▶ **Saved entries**
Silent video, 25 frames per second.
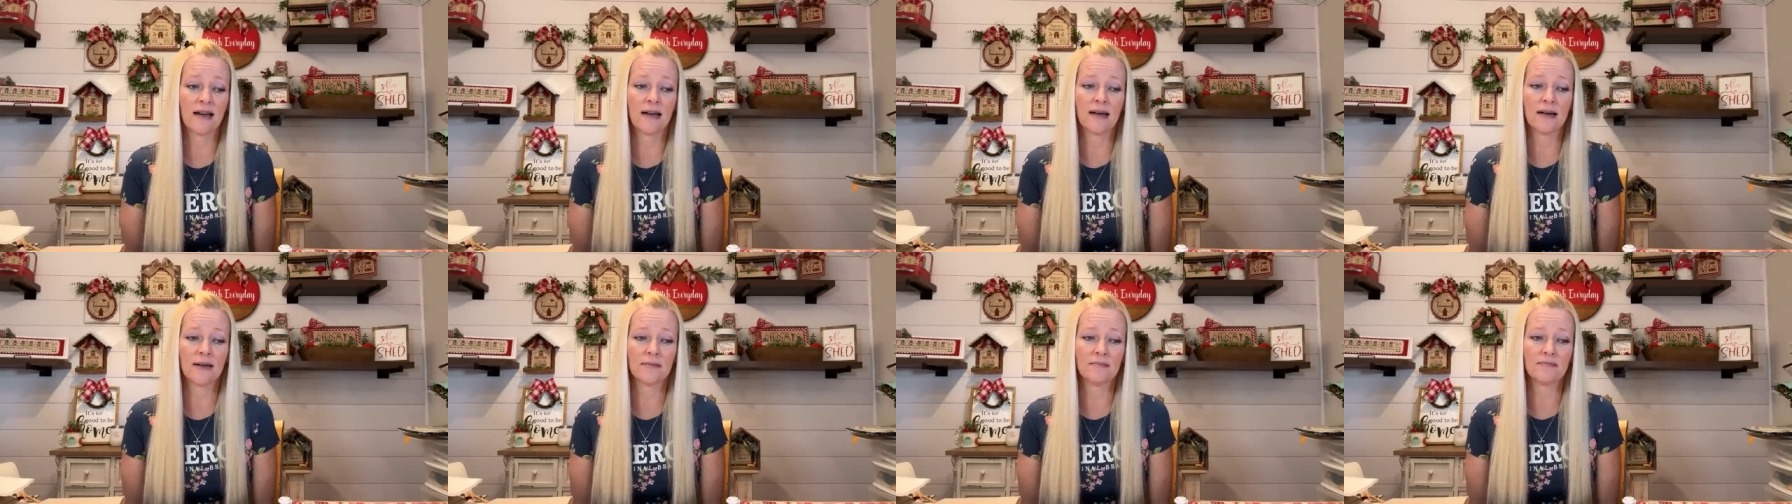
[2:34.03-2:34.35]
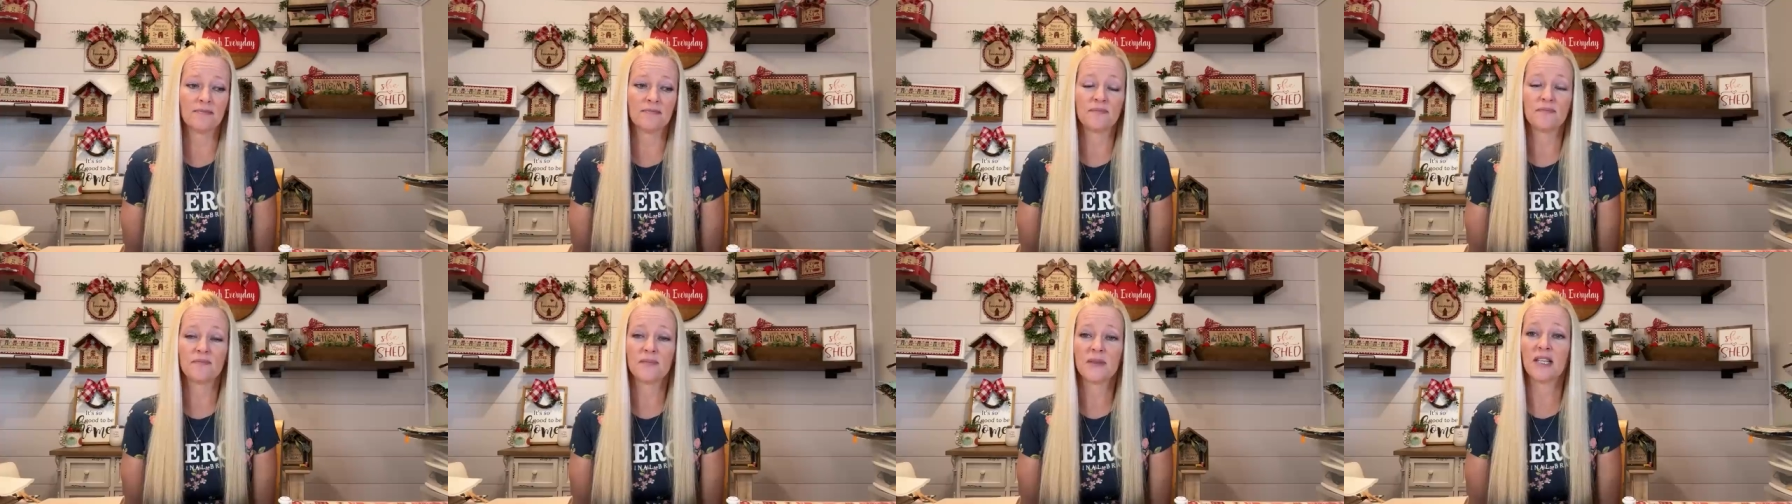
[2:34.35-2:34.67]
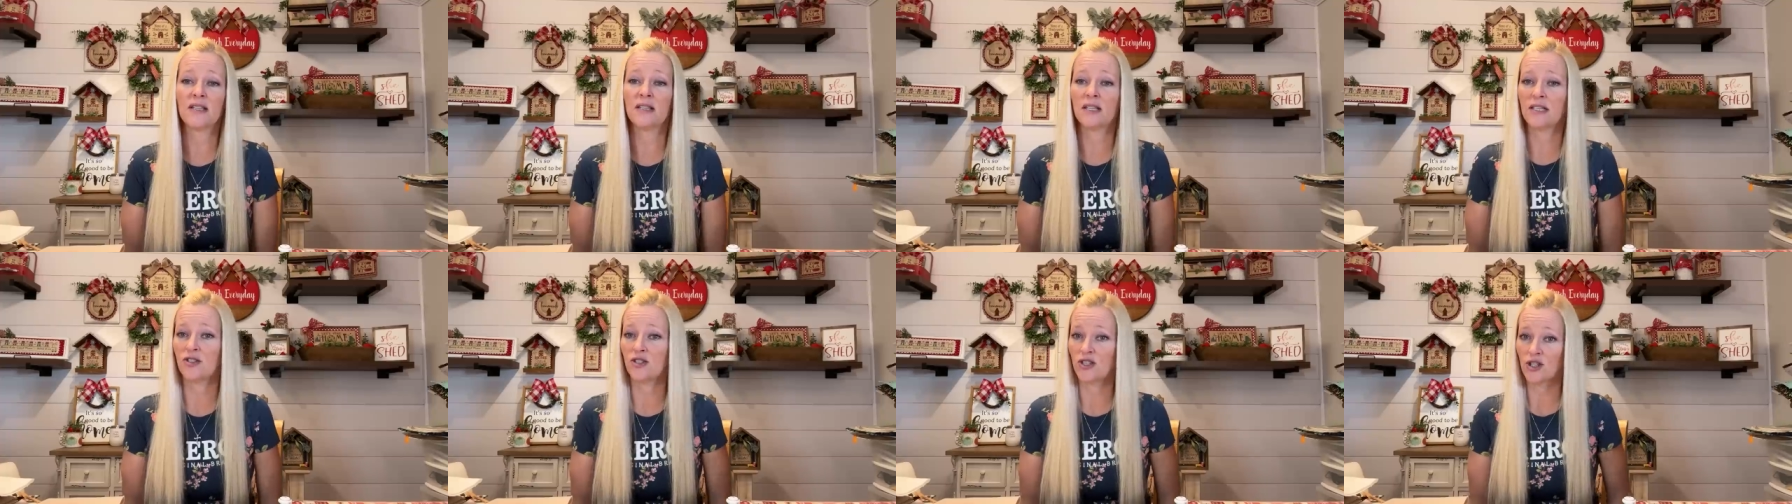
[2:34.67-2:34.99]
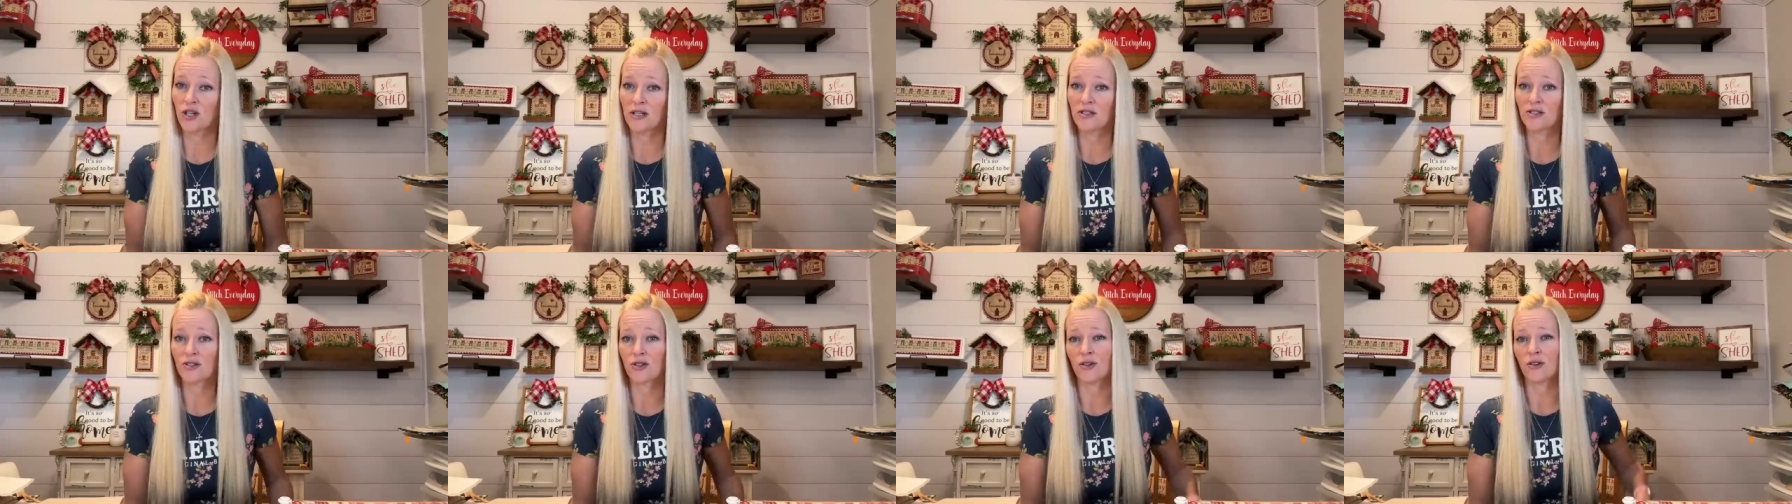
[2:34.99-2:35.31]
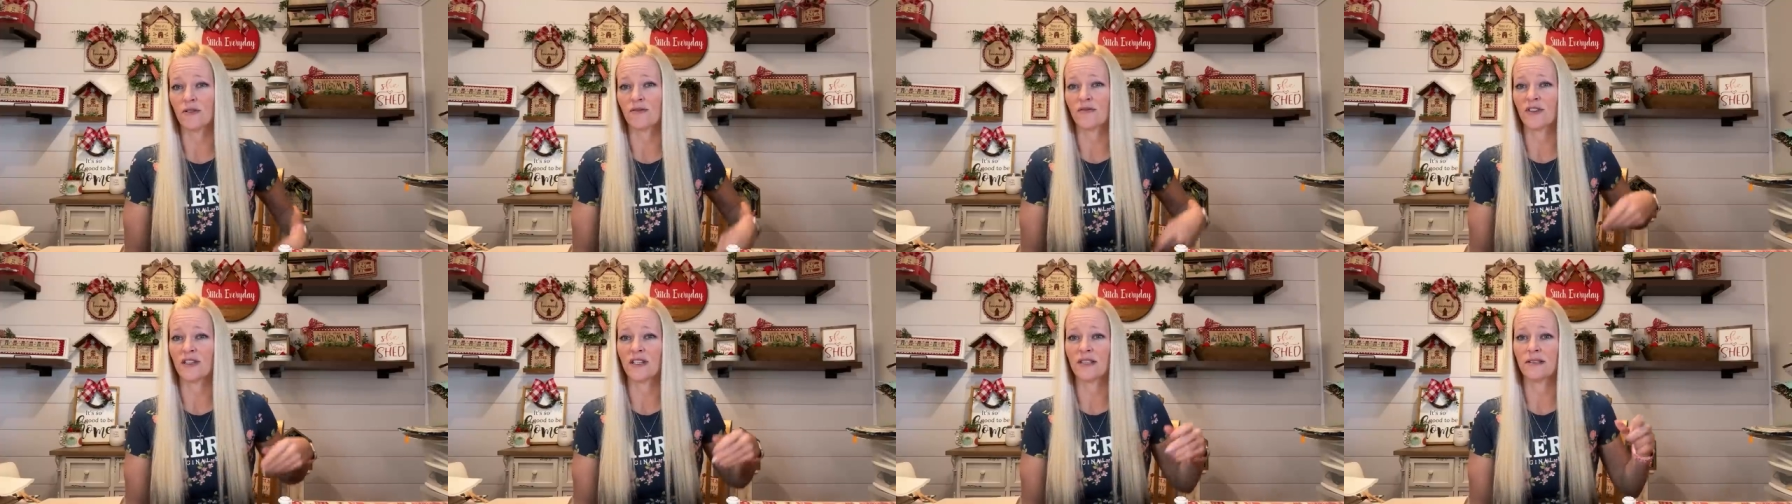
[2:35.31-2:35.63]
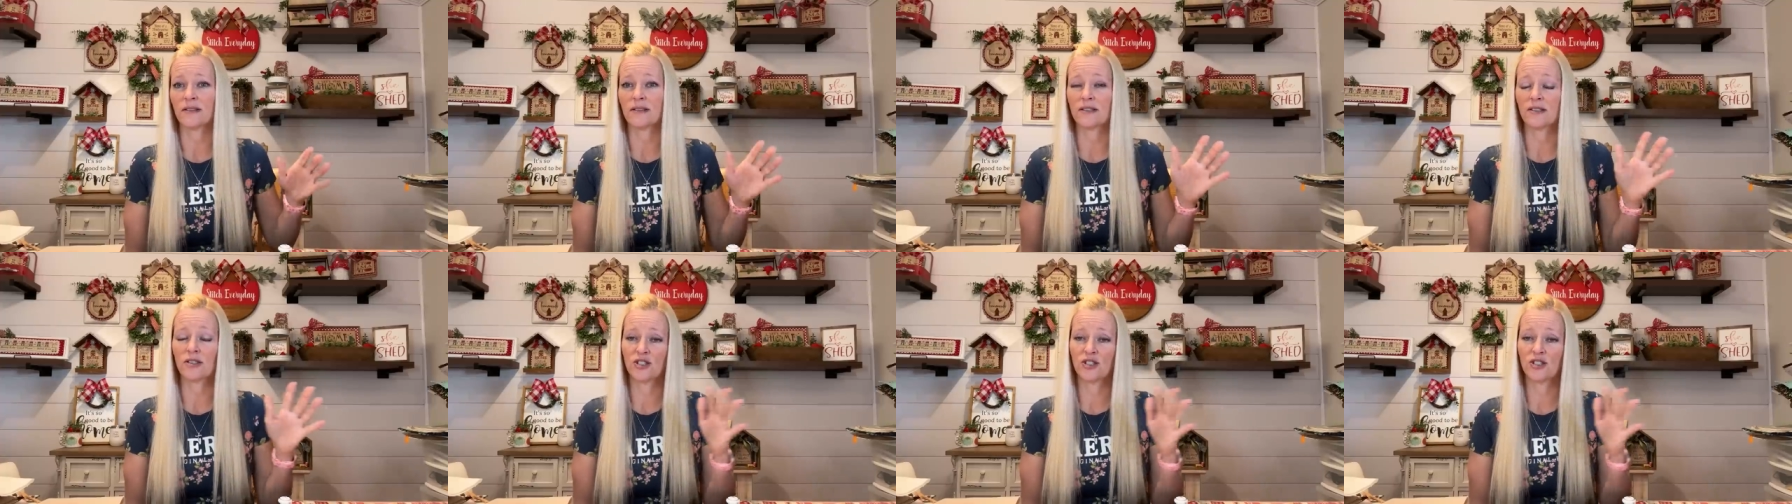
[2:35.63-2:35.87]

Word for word: Um, and then John's girlfriend,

▶ **Prompt**
What you return must match, line for line, the records from the line containing "[2:34.35-2:34.67]" through their end, with both ends included and no pictures.

▶ **Answer for the task**
[2:34.35-2:34.67]
[2:34.67-2:34.99]
[2:34.99-2:35.31]
[2:35.31-2:35.63]
[2:35.63-2:35.87]

Word for word: Um, and then John's girlfriend,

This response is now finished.